[Start of section]

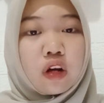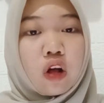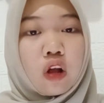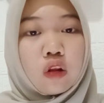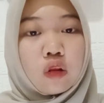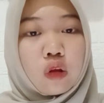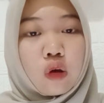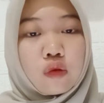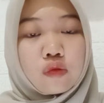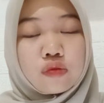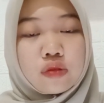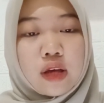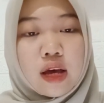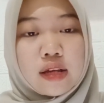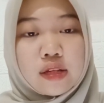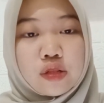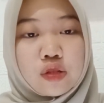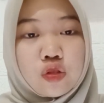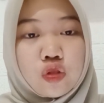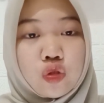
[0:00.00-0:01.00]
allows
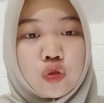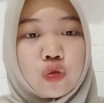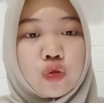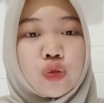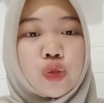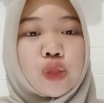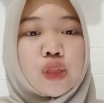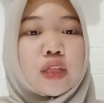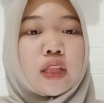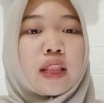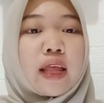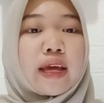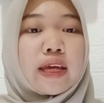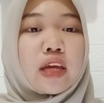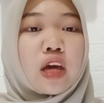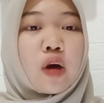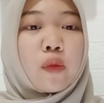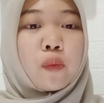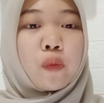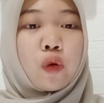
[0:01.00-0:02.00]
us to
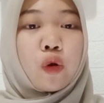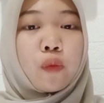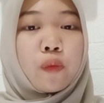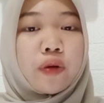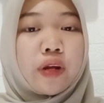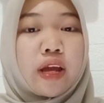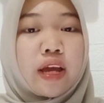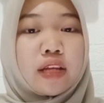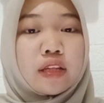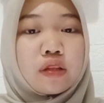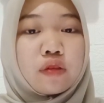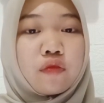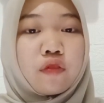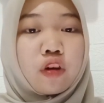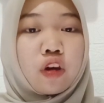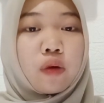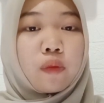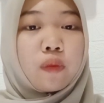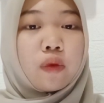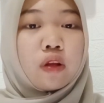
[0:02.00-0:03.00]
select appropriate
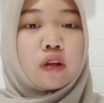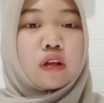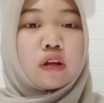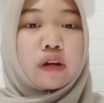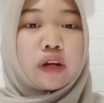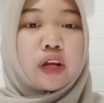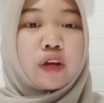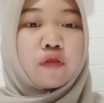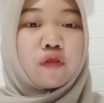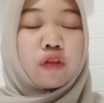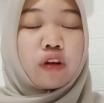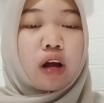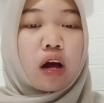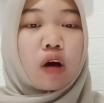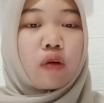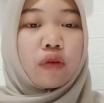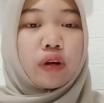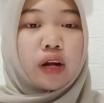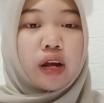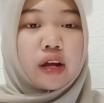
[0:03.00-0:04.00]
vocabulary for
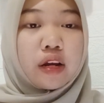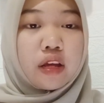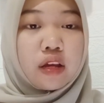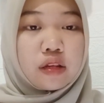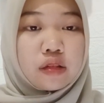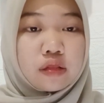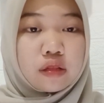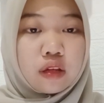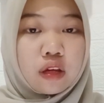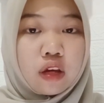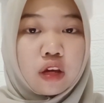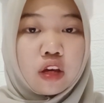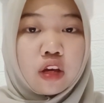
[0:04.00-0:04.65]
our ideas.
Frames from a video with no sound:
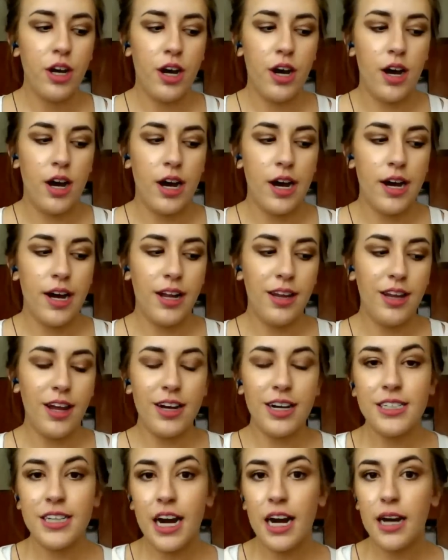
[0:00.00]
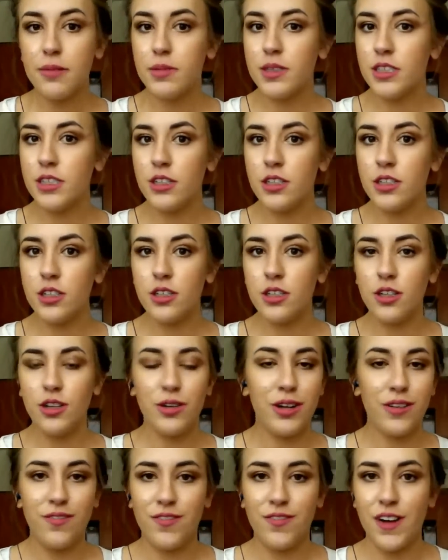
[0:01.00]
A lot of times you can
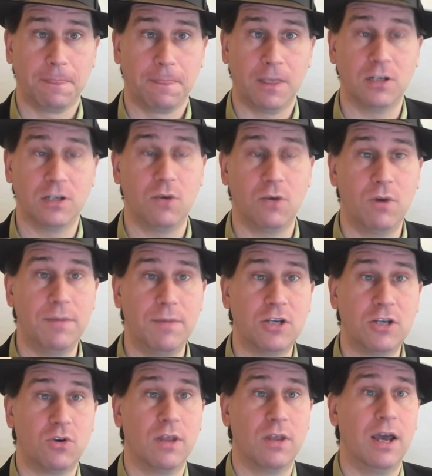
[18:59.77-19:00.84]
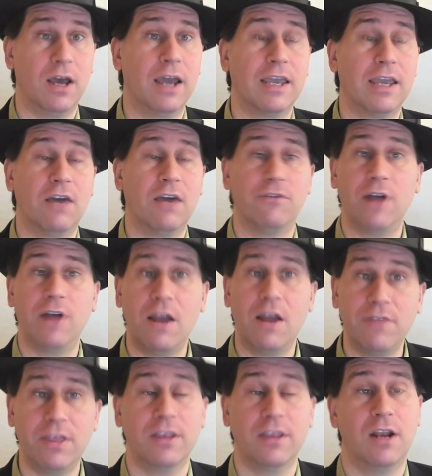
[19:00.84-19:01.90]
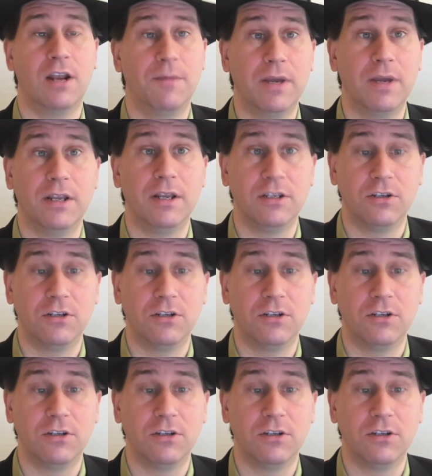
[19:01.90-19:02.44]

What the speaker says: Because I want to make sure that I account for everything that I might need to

[End of section]

All entries above, minus the pictures, should be repeated exactly.

Exercise output —
[0:00.00-0:01.00]
allows
[0:01.00-0:02.00]
us to
[0:02.00-0:03.00]
select appropriate
[0:03.00-0:04.00]
vocabulary for
[0:04.00-0:04.65]
our ideas.
Frames from a video with no sound:
[0:00.00]
[0:01.00]
A lot of times you can
[18:59.77-19:00.84]
[19:00.84-19:01.90]
[19:01.90-19:02.44]

What the speaker says: Because I want to make sure that I account for everything that I might need to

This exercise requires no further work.